[Bloat] incremental deployment, transport and L4S (Re: when does the CoDel part of fq_codel help in the real world?)

Mikael Abrahamsson swmike at swm.pp.se
Thu Nov 29 02:46:34 EST 2018


On Thu, 29 Nov 2018, Jonathan Morton wrote:

> You are essentially proposing using ECT(1) to take over an intended function of Diffserv.

Well, I am not proposing anything. I am giving people a heads-up that the 
L4S authors are proposing this.

But yes, you're right. Diffserv has shown itself to be really hard to 
incrementally deploy across the Internet, so it's generally bleached 
mid-path.

> In my view, that is the wrong approach.  Better to improve Diffserv to 
> the point where it becomes useful in practice.

I agree, but unfortunately nobody has made me king of the Internet yet so 
I can't just decree it into existance.

>  Cake has taken steps in that direction, by implementing some reasonable 
> interpretation of some Diffserv codepoints.

Great.
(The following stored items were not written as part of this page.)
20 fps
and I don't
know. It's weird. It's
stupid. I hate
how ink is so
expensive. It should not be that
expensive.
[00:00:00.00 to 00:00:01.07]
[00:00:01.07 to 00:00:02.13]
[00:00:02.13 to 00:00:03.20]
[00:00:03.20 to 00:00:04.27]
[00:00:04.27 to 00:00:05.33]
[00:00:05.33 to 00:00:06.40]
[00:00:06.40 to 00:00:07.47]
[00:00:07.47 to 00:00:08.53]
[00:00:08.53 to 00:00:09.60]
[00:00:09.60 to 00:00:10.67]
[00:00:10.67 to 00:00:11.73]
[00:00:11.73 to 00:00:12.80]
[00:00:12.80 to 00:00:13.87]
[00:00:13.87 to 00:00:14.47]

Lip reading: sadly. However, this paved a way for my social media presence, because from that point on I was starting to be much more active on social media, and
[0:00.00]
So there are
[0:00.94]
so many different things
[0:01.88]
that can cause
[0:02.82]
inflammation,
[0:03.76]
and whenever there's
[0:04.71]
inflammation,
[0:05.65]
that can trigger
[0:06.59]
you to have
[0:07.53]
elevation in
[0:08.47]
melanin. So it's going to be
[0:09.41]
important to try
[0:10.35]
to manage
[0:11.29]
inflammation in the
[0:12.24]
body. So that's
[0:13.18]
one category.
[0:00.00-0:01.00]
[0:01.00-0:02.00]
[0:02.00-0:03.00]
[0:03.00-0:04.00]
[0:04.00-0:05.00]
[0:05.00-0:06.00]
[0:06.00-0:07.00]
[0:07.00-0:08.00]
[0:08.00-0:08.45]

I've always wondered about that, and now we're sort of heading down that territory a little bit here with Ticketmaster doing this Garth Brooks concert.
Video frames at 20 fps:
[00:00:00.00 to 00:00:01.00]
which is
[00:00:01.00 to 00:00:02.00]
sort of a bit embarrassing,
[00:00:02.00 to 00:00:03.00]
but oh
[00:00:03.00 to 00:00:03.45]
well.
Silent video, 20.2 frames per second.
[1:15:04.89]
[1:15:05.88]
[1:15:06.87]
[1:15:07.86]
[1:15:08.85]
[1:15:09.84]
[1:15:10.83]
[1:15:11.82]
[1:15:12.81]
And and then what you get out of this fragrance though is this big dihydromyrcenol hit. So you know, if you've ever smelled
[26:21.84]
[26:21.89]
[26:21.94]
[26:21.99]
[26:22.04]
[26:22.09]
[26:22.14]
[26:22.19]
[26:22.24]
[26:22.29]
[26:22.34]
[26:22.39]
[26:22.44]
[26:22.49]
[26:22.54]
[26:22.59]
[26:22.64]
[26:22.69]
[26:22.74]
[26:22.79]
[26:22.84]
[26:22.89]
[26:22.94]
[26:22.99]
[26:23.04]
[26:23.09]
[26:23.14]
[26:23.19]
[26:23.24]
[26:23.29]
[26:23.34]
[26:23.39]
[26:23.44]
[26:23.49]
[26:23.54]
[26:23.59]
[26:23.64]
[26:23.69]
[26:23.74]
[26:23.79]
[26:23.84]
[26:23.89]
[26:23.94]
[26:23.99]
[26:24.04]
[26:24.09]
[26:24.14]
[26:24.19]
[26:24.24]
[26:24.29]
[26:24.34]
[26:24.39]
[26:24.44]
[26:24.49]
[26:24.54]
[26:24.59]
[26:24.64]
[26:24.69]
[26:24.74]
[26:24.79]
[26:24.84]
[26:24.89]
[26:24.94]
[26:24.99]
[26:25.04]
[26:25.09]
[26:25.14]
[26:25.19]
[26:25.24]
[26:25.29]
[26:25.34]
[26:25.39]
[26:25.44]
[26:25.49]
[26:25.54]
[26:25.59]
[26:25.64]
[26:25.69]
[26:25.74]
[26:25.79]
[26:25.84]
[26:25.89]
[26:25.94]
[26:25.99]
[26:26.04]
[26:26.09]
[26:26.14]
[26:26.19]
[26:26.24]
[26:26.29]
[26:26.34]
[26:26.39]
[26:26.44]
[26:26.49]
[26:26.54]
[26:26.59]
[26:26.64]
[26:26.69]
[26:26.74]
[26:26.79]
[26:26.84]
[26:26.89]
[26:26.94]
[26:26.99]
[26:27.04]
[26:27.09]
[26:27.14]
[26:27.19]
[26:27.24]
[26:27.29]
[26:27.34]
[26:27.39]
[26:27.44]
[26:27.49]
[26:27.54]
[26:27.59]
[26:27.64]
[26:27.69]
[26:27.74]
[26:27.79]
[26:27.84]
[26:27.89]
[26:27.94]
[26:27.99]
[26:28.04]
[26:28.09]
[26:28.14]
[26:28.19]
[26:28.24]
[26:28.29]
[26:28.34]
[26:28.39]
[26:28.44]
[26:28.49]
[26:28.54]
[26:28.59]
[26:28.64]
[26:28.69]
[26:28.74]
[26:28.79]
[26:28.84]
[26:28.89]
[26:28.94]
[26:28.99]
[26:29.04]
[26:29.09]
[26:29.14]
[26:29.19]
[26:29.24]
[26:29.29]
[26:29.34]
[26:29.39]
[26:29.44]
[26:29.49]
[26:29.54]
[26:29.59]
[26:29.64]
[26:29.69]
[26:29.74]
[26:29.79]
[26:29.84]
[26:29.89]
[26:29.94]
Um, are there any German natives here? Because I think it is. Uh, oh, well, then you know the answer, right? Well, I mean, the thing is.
I don't know if I've asked this but is CAKE easily implementable in 
hardware? From what I can tell it's still only Marvell that is trying to 
put high performance enough CPUs into HGWs to do forwarding in CPU (which 
can do CAKE), all others still rely on packet accelerators to achieve the 
desired speeds.

> My alternative use of ECT(1) is more in keeping with the other 
> codepoints represented by those two bits, to allow ECN to provide more 
> fine-grained information about congestion than it presently does.  The 
> main challenge is communicating the relevant information back to the 
> sender upon receipt, ideally without increasing overhead in the TCP/IP 
> headers.

You need to go into the IETF process and voice this opinion then, because 
if nobody opposes in the near time then ECT(1) might go to L4S 
interpretation of what is going on. They do have ECN feedback mechanisms 
in their proposal, have you read it? It's a whole suite of documents, 
architecture, AQM proposal, transport proposal, the entire thing.

On the other hand, what you want to do and what L4S tries to do might be 
closely related. It doesn't sound too far off.

Also, Bob Briscoe works for Cable Labs now, so he will now have silicon 
behind him. This silicon might go into other things, not just DOCSIS 
equipment, so if you have use-cases that L4S doesn't do but might do with 
minor modification, it might be better to join him than to fight him.